2014'te bir öğle vakti NHK World izlerken denk geldiğim animeyi sonunda tam manasıyla keşfettim. Fotojenik hafızası olan Ryouta Murakami'nin bir kazada yitirdiği ve unutamadığı çocukluk arkadaşı Kuroneko'nun birebir kopyası olan Neko Kuroha ile tanışmasıyla başlıyor her şey. Neden bu kadar benziyor, yoksa o mu, değil mi derken kendini bu kızın ve arkadaşlarının hayatının ayrılmaz bir parçası olarak buluveriyor. Artık onlar için yapmayacağı bir şey kalmıyor ve defalarca kendini tehlikeye atıyor. Buraya kadar gayet ilgi çekici bir bilim kurgu/gerilim serisi gibi duruyor, değil mi? Üstüne bir de (onuncu bölümde death metal'imsi bir şeyle değiştirilmeden önceki) muhteşem açılış müziğini ekleyin. Güzel. Ancak beğenmediğim yönleri de var.

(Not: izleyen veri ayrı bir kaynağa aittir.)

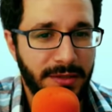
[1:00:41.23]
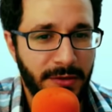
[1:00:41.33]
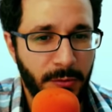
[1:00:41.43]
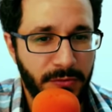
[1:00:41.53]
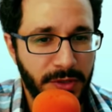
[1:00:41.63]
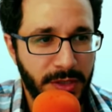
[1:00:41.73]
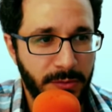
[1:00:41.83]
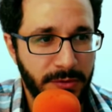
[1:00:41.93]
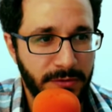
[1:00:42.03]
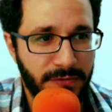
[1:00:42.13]
Hopefully,
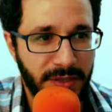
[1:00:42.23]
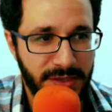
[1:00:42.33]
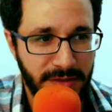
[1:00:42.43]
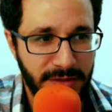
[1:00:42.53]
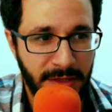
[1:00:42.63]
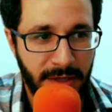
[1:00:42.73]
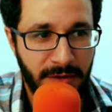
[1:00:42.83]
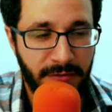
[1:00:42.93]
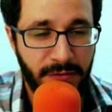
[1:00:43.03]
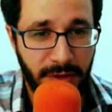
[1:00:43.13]
we'll fix it
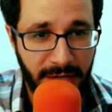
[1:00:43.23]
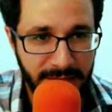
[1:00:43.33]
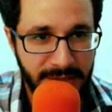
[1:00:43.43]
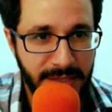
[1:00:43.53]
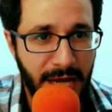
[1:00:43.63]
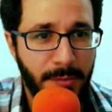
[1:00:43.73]
for next time.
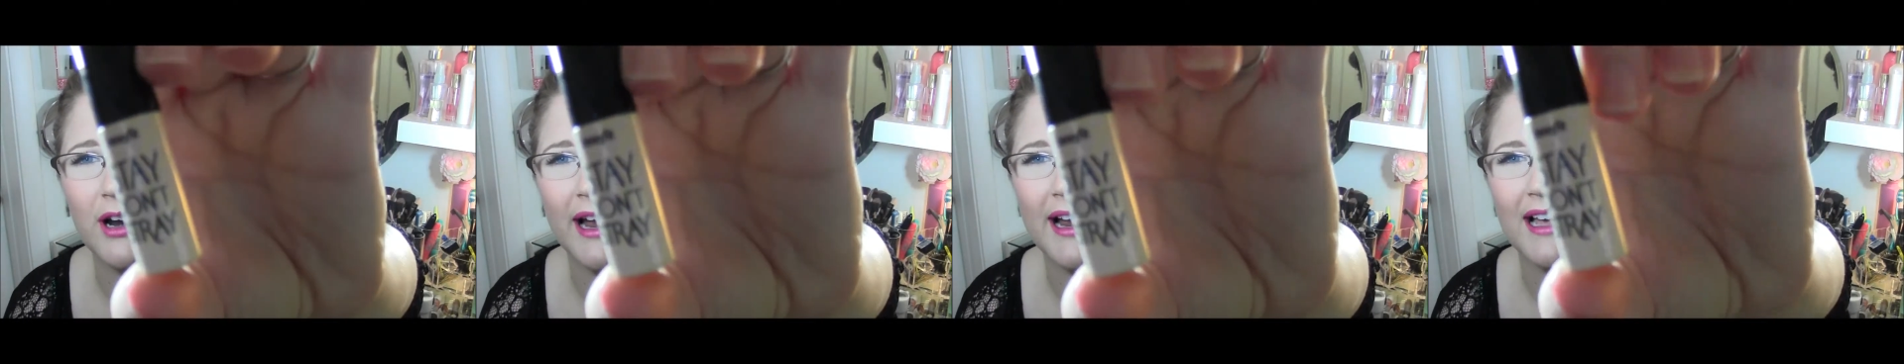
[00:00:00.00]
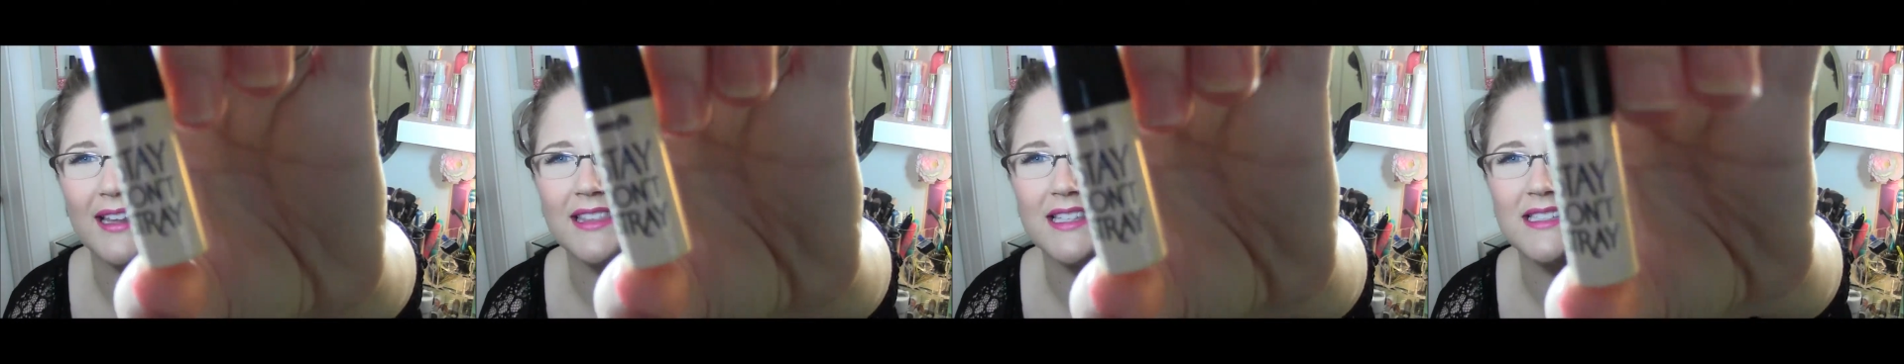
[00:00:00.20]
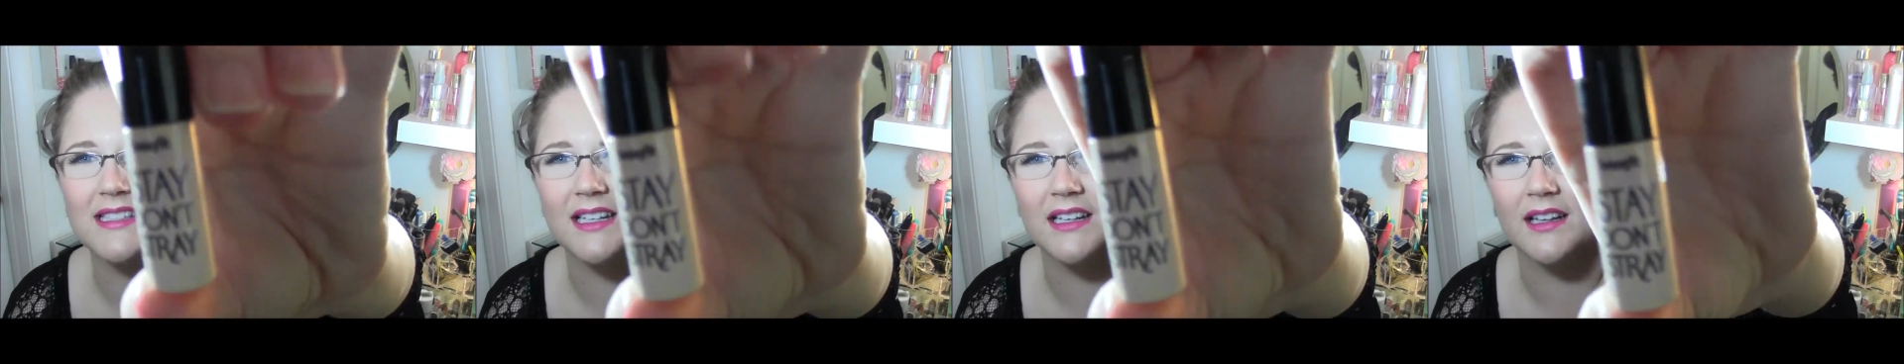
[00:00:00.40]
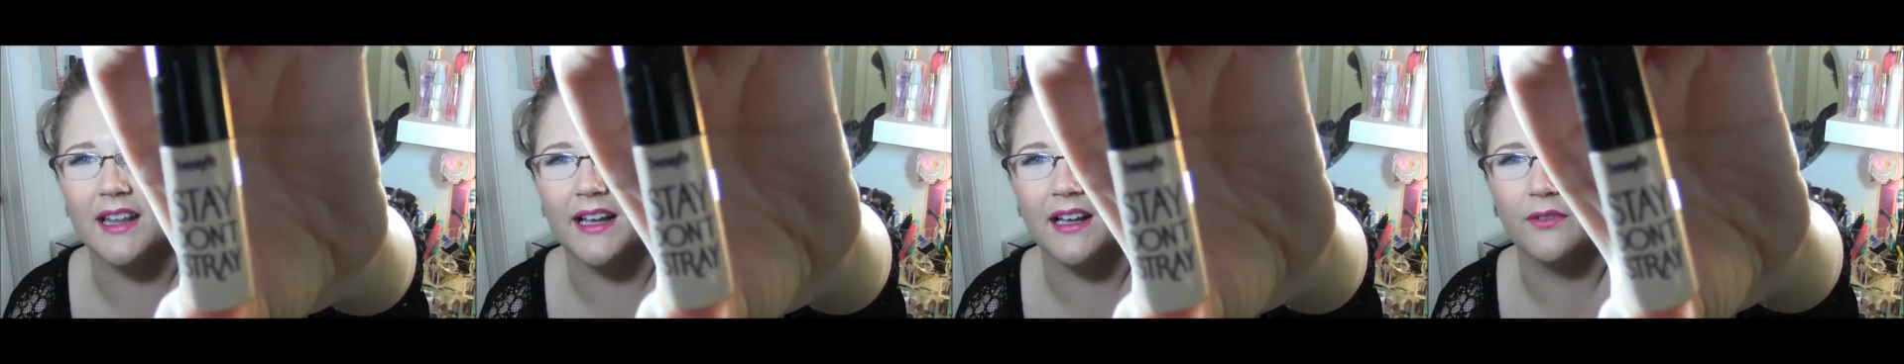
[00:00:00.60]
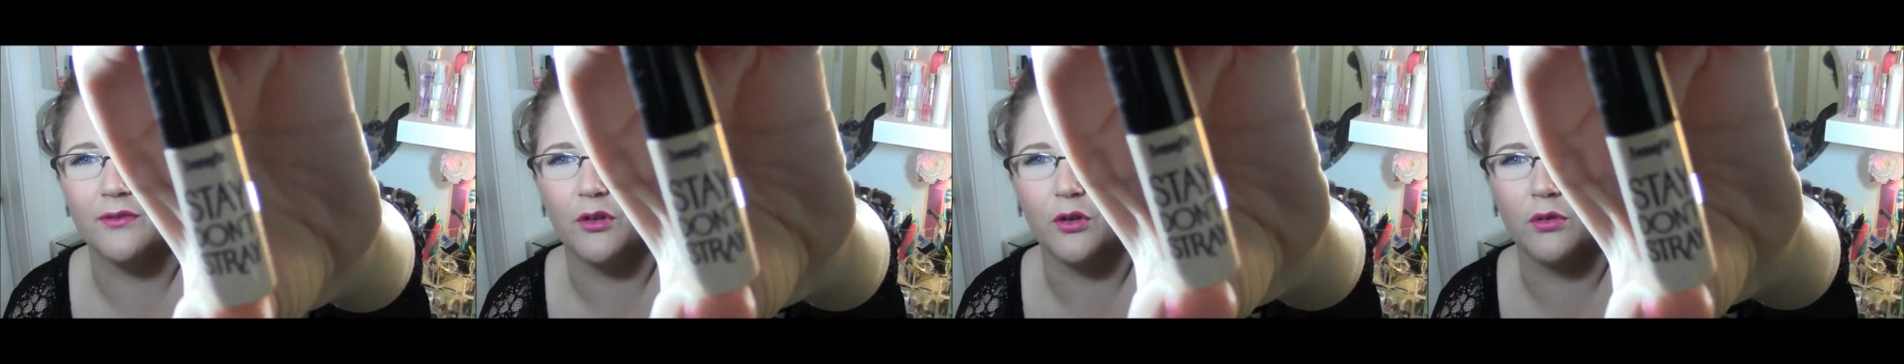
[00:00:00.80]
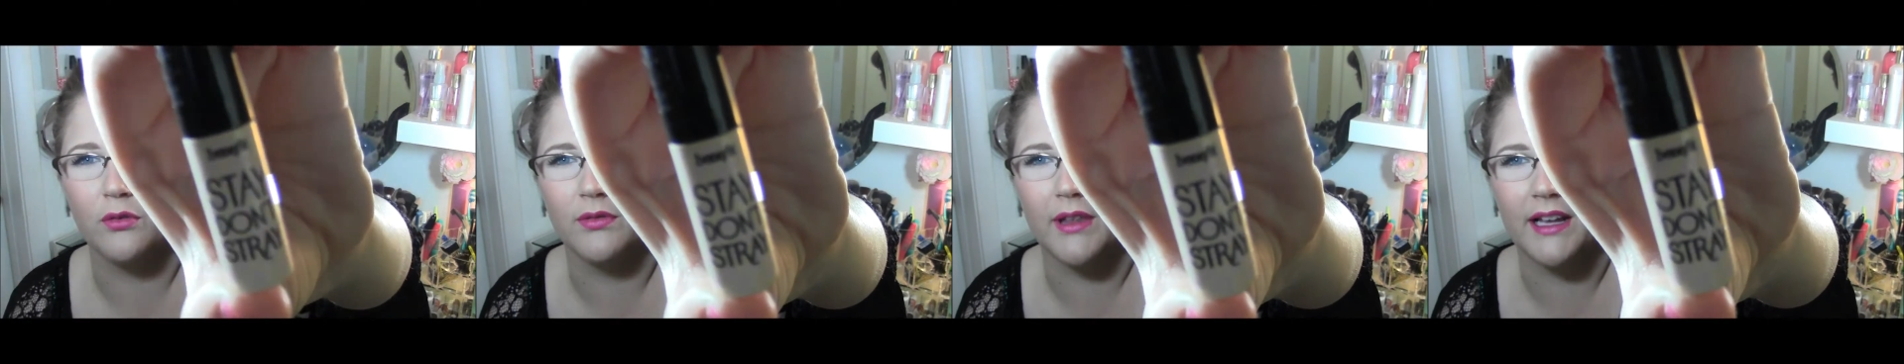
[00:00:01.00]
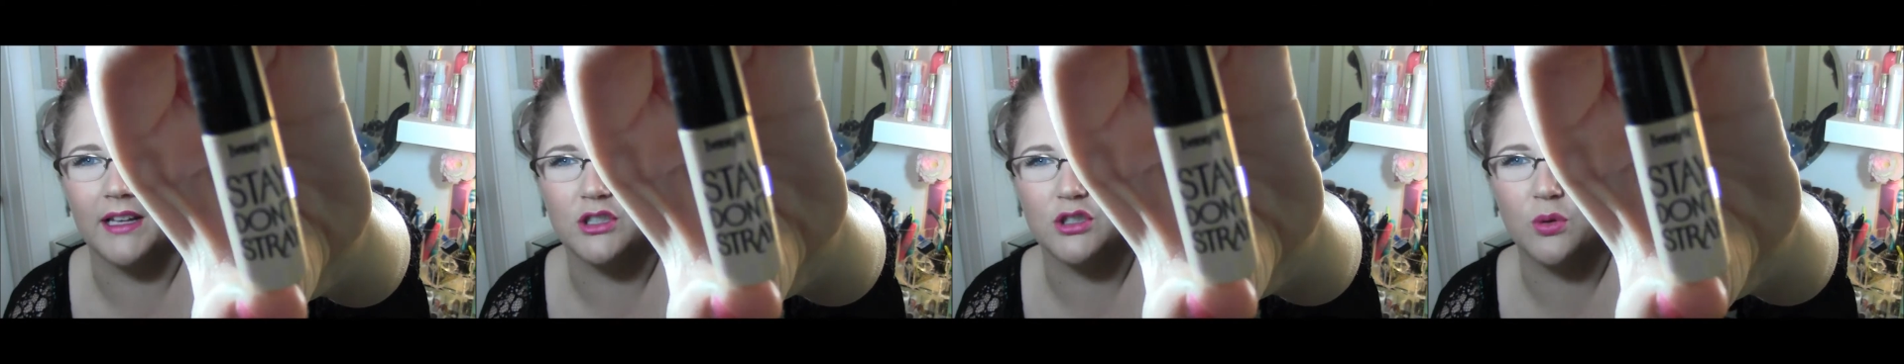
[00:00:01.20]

I got this in a, like a, like a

Animenin, görsel anlamda diğerlerinin arasından sıyrılacak pek bir özelliği yok ve bazen takibi zorlaştıran dağınık bir anlatımı var. Aksiyonsa aksiyon, kansa kan. Fakat konunun işlenişinden pek etkilendiğim söylenemez. Ayrıca, bir de bana pek manasız gelen fan service olayı var. Serinin edepsiz cadısı Kazumi'nin her türlü yoruma açık hamleleri bir yana, diğerleri de bir anda, öyle pat diye soyunabiliyorlar.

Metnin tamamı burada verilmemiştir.